■ Instructions to follow ■
Nothing but the line holding "[00:00:42.60]" and the lines after it, through the end of the records, should be set down, each exactly as it is.

===== Extracted material

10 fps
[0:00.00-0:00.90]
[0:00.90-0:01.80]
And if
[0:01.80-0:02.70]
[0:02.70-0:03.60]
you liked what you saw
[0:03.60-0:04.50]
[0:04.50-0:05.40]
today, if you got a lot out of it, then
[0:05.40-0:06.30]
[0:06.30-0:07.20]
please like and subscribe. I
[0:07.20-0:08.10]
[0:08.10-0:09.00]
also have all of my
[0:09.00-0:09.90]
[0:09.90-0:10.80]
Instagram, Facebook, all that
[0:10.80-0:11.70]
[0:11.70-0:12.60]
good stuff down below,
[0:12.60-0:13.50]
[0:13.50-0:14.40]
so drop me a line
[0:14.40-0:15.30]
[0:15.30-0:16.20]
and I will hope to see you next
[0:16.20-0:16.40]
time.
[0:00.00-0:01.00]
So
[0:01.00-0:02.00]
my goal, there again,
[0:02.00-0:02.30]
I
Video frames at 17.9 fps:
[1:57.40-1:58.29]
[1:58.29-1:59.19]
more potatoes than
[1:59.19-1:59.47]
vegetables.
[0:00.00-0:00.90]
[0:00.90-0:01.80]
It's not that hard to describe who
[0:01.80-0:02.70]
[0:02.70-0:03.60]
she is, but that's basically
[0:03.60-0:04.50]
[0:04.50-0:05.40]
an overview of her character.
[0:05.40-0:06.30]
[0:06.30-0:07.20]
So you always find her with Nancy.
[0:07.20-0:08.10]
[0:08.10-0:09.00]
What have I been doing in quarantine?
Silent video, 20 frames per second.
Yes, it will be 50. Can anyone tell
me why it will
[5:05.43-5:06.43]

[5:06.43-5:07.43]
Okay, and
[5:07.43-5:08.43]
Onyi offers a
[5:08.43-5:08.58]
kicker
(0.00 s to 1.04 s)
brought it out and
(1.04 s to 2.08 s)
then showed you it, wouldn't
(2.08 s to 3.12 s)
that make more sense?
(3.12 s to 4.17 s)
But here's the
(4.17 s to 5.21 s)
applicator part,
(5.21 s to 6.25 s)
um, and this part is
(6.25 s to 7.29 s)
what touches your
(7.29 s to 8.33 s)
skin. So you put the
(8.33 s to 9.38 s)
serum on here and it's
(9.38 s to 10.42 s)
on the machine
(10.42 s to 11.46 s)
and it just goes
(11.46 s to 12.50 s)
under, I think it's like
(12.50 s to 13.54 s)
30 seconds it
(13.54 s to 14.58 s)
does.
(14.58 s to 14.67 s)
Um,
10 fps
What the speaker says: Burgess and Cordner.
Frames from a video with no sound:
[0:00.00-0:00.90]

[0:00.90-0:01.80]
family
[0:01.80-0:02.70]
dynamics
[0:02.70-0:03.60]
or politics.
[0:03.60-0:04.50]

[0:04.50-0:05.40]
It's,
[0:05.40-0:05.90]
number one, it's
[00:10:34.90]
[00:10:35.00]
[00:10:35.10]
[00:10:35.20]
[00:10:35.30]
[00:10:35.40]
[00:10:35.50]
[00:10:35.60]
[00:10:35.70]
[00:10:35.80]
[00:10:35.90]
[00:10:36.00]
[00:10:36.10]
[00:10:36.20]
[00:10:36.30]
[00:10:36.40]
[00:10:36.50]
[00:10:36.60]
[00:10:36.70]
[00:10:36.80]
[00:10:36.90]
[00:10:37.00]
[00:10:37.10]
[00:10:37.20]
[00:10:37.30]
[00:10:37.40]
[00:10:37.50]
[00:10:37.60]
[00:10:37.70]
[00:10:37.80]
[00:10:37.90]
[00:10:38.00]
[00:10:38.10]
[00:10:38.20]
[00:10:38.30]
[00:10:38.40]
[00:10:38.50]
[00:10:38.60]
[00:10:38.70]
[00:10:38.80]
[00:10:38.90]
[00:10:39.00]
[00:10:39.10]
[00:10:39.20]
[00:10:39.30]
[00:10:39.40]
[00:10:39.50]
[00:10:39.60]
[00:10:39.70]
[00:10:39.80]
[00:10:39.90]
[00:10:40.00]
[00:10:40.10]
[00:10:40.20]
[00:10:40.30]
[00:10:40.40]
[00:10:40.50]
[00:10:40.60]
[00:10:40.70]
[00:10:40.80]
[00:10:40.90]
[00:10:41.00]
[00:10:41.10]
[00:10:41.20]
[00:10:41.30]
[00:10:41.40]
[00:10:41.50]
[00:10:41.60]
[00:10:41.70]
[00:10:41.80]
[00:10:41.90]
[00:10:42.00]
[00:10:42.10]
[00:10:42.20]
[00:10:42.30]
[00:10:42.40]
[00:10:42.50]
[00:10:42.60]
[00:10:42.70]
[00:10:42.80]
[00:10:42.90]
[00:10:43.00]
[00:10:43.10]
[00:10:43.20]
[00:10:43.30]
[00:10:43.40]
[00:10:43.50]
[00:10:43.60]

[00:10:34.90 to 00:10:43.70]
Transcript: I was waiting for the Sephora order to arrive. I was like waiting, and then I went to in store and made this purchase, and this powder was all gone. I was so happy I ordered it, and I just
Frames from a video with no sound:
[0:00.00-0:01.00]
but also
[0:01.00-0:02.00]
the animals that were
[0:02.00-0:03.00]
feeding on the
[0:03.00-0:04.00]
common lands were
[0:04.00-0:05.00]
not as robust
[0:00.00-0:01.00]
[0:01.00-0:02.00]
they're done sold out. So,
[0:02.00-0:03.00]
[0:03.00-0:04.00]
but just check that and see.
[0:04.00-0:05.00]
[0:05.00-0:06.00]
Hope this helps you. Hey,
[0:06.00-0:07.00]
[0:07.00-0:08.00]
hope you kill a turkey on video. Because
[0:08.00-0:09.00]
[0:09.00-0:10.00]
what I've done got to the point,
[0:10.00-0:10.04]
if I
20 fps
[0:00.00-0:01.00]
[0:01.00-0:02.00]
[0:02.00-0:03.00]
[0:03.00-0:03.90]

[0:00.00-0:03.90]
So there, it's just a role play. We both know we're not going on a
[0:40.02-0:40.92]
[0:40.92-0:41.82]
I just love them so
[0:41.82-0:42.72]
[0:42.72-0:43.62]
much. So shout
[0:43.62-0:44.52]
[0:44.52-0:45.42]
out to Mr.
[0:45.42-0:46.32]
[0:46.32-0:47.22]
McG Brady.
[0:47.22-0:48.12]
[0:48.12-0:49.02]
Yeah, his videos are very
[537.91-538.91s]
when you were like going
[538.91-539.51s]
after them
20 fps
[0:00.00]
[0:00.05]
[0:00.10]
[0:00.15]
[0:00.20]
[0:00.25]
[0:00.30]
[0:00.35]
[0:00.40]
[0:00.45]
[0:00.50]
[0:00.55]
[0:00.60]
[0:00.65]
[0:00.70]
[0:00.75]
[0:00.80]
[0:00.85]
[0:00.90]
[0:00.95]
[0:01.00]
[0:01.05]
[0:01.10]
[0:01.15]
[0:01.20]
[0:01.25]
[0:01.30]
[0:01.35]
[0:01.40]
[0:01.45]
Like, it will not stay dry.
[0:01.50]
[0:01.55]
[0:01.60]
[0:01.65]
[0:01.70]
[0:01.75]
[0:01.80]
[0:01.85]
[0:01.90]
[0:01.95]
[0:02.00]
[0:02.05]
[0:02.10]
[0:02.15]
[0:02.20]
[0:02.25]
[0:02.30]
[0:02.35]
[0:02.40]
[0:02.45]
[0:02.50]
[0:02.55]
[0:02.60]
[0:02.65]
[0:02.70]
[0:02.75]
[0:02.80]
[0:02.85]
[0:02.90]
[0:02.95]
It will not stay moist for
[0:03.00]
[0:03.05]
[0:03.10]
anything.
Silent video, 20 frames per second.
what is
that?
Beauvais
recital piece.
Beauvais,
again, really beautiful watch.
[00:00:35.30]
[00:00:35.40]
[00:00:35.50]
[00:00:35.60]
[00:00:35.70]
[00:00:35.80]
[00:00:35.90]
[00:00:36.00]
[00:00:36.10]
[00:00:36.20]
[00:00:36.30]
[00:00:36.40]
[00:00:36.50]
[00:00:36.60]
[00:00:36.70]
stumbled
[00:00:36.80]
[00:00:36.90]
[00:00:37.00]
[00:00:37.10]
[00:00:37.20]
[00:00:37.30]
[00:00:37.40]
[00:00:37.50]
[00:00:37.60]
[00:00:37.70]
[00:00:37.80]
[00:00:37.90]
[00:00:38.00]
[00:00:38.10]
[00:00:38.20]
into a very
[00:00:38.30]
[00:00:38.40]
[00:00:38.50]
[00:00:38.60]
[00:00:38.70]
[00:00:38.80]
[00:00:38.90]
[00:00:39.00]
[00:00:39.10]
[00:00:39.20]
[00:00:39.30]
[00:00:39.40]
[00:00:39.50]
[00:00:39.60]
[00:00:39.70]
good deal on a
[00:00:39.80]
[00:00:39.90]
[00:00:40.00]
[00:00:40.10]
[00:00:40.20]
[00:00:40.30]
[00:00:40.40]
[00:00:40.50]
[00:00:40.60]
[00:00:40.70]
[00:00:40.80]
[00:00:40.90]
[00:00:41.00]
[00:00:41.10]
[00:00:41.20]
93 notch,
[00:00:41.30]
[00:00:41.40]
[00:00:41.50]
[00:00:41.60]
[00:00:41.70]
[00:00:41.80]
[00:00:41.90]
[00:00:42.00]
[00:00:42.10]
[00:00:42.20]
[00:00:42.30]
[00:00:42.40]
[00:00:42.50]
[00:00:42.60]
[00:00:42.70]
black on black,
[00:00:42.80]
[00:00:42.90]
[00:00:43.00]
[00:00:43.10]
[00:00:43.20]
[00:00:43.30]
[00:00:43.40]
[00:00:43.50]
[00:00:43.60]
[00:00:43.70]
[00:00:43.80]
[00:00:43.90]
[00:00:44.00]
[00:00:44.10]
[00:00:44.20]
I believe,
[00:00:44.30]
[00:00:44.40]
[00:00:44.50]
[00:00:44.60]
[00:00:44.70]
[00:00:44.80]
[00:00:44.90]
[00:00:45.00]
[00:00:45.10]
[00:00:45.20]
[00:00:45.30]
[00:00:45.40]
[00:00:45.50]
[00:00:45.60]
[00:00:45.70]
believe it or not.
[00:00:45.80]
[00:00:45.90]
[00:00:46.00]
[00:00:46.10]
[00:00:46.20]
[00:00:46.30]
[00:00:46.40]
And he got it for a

==========

■ Solution to this exercise ■
[00:00:42.60]
[00:00:42.70]
black on black,
[00:00:42.80]
[00:00:42.90]
[00:00:43.00]
[00:00:43.10]
[00:00:43.20]
[00:00:43.30]
[00:00:43.40]
[00:00:43.50]
[00:00:43.60]
[00:00:43.70]
[00:00:43.80]
[00:00:43.90]
[00:00:44.00]
[00:00:44.10]
[00:00:44.20]
I believe,
[00:00:44.30]
[00:00:44.40]
[00:00:44.50]
[00:00:44.60]
[00:00:44.70]
[00:00:44.80]
[00:00:44.90]
[00:00:45.00]
[00:00:45.10]
[00:00:45.20]
[00:00:45.30]
[00:00:45.40]
[00:00:45.50]
[00:00:45.60]
[00:00:45.70]
believe it or not.
[00:00:45.80]
[00:00:45.90]
[00:00:46.00]
[00:00:46.10]
[00:00:46.20]
[00:00:46.30]
[00:00:46.40]
And he got it for a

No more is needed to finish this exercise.